• [DATA FOR THIS TASK]
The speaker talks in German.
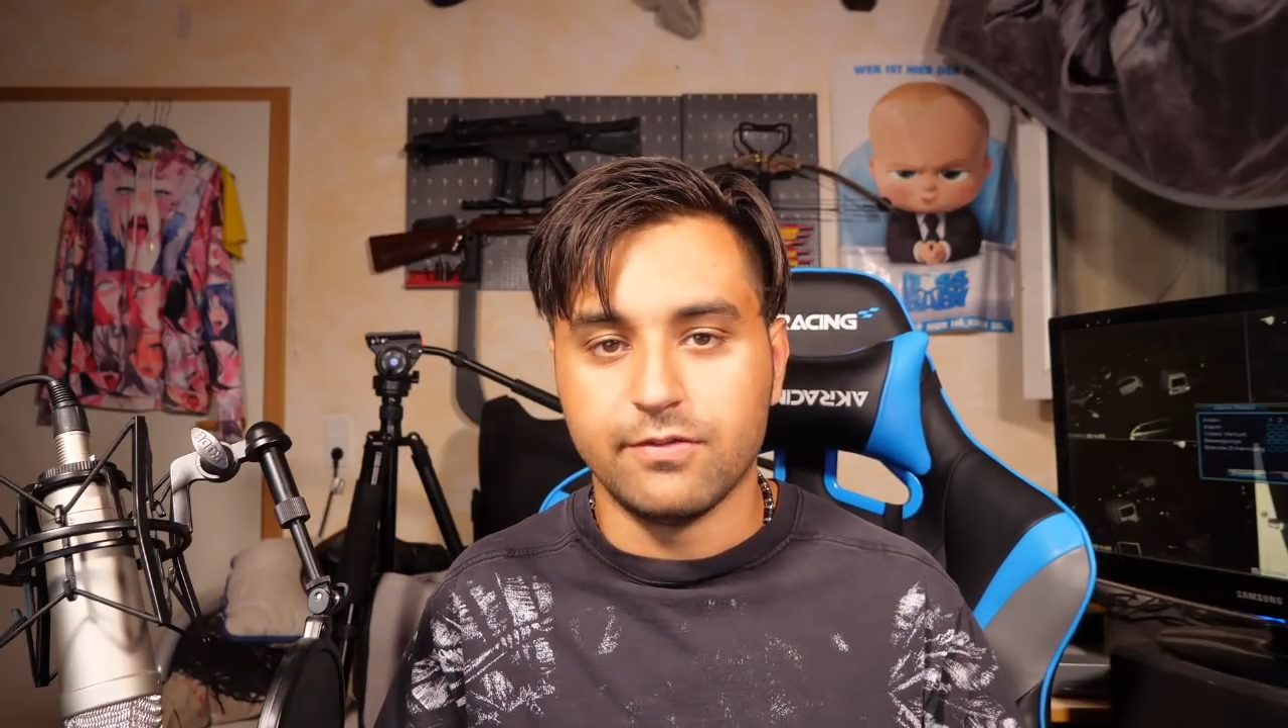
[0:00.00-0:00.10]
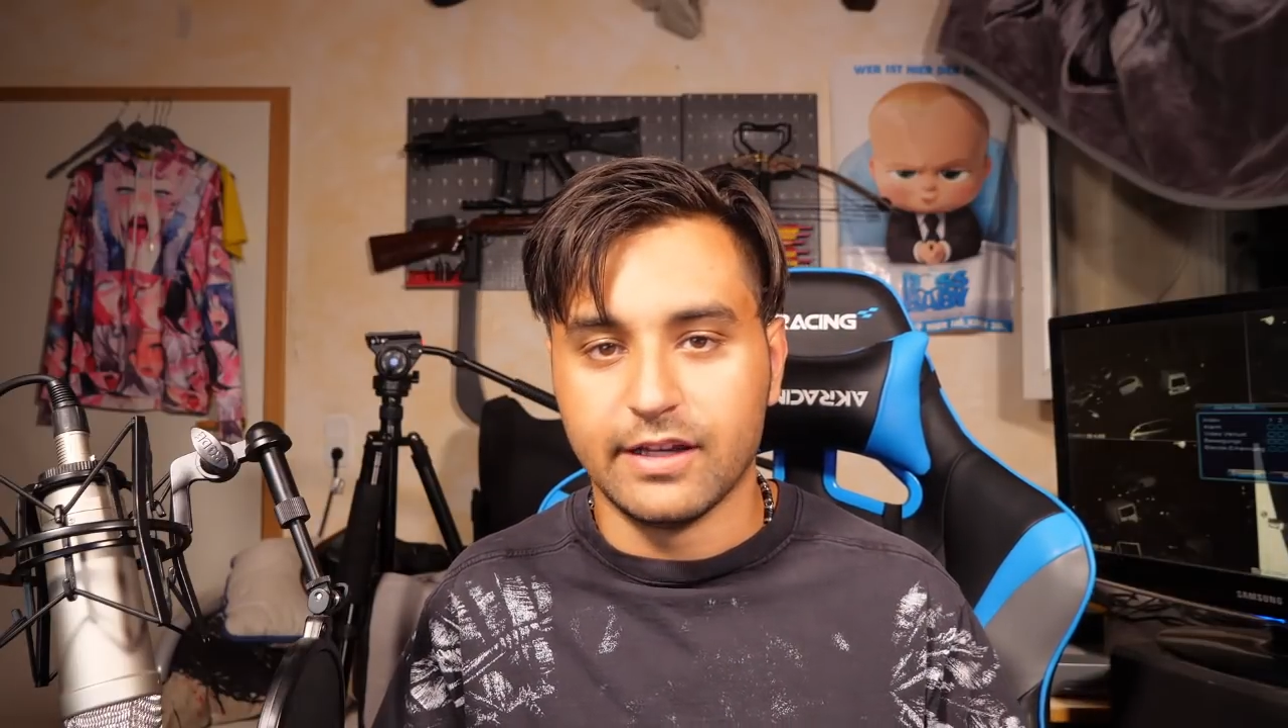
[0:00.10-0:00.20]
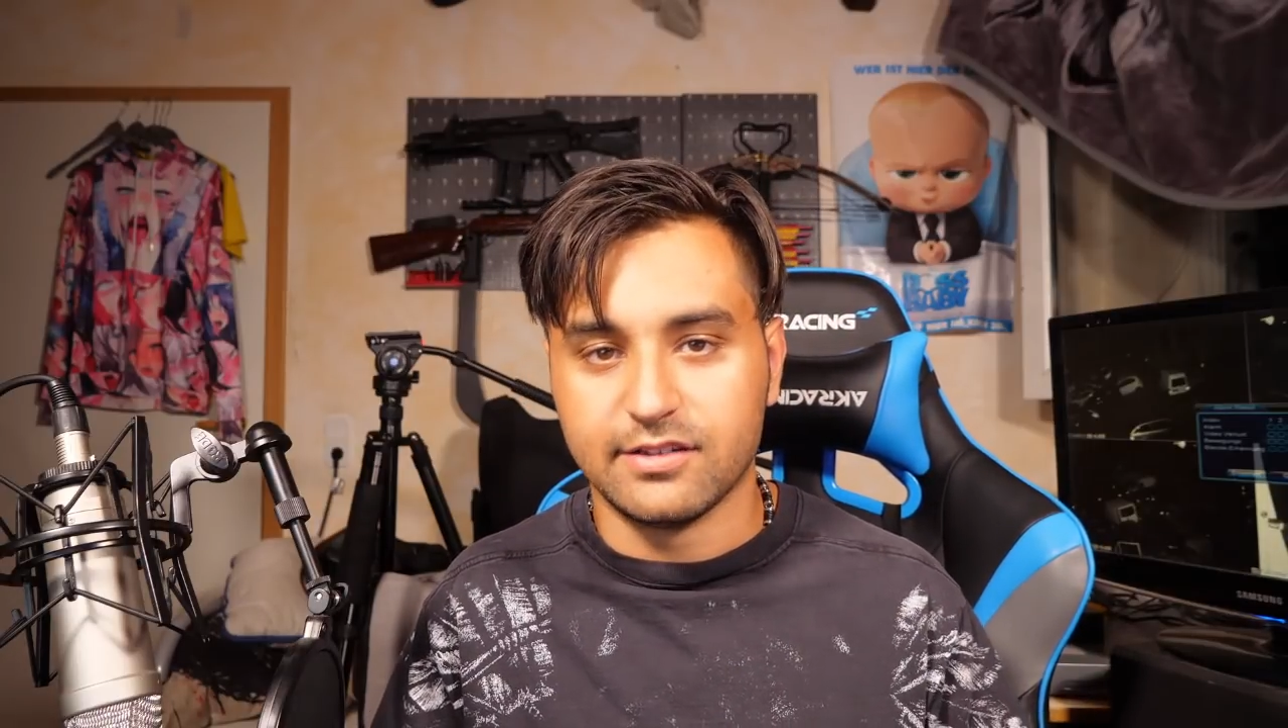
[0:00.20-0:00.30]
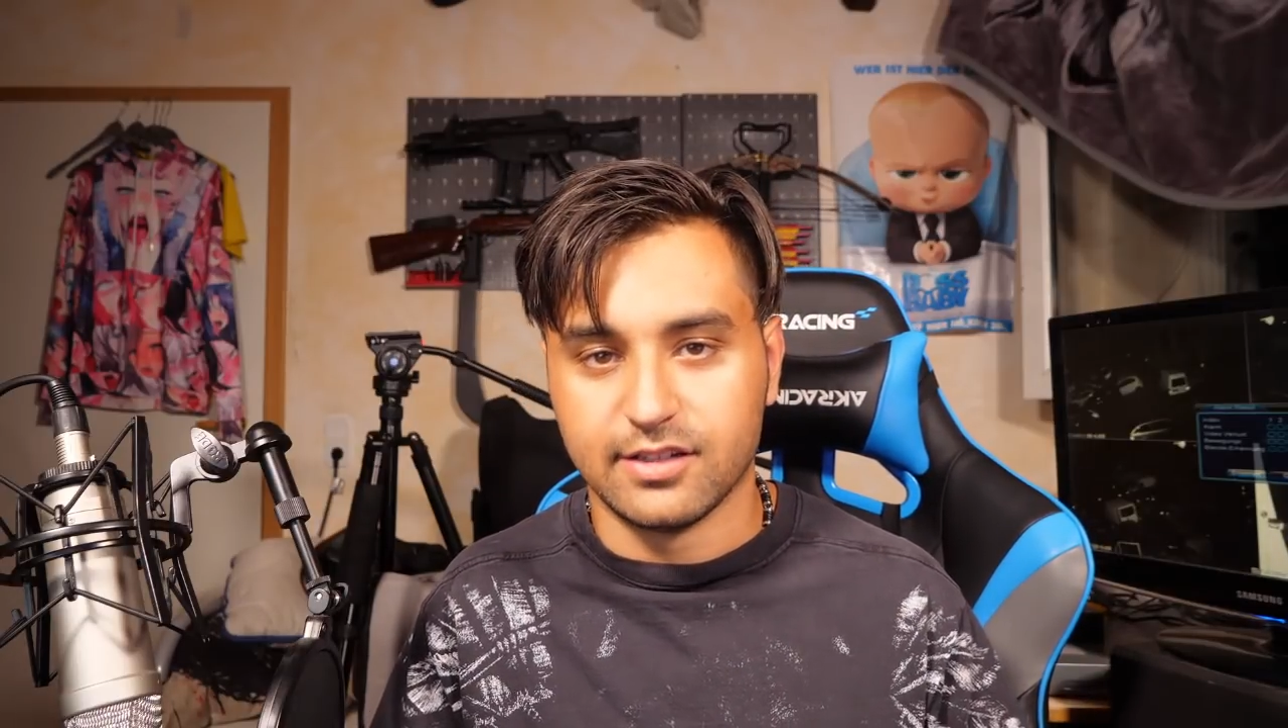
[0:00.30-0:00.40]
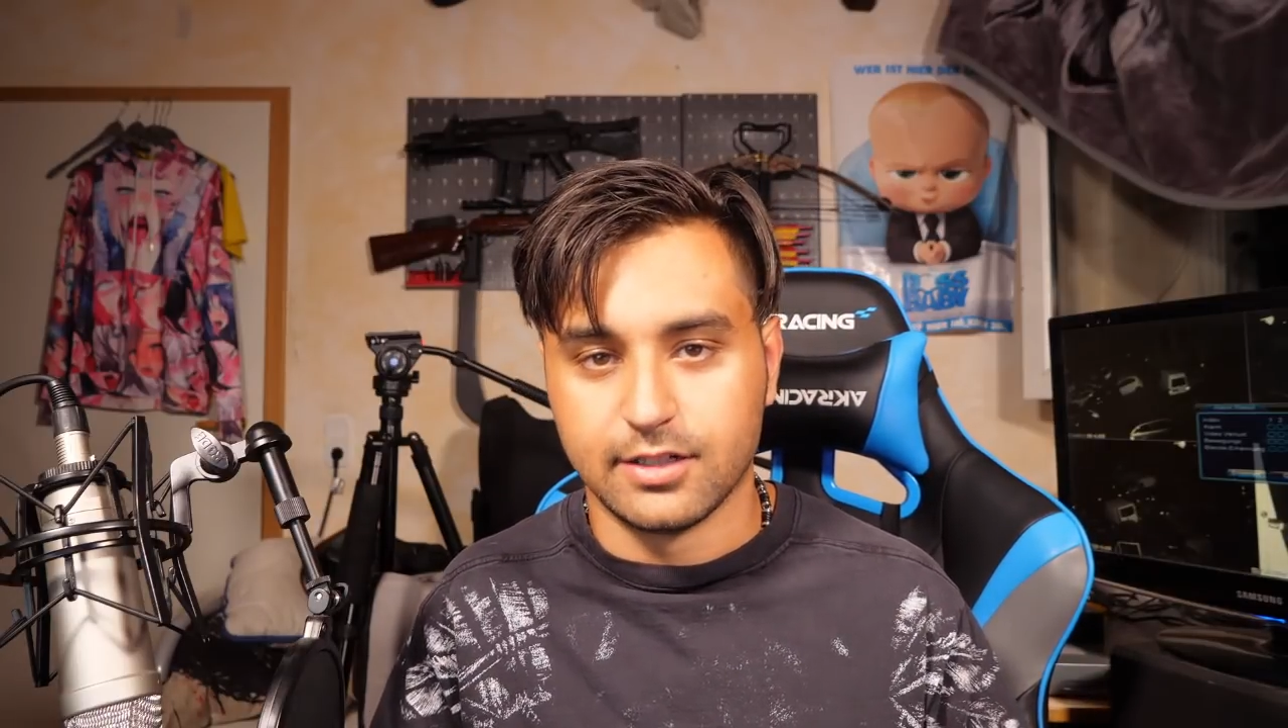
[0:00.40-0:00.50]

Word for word: Ich weiß es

• [WHAT TO WORK ON]
Repeat all of the records verbatim, leaving out the pictures.

• [RESPONSE AREA]
The speaker talks in German.
[0:00.00-0:00.10]
[0:00.10-0:00.20]
[0:00.20-0:00.30]
[0:00.30-0:00.40]
[0:00.40-0:00.50]

Word for word: Ich weiß es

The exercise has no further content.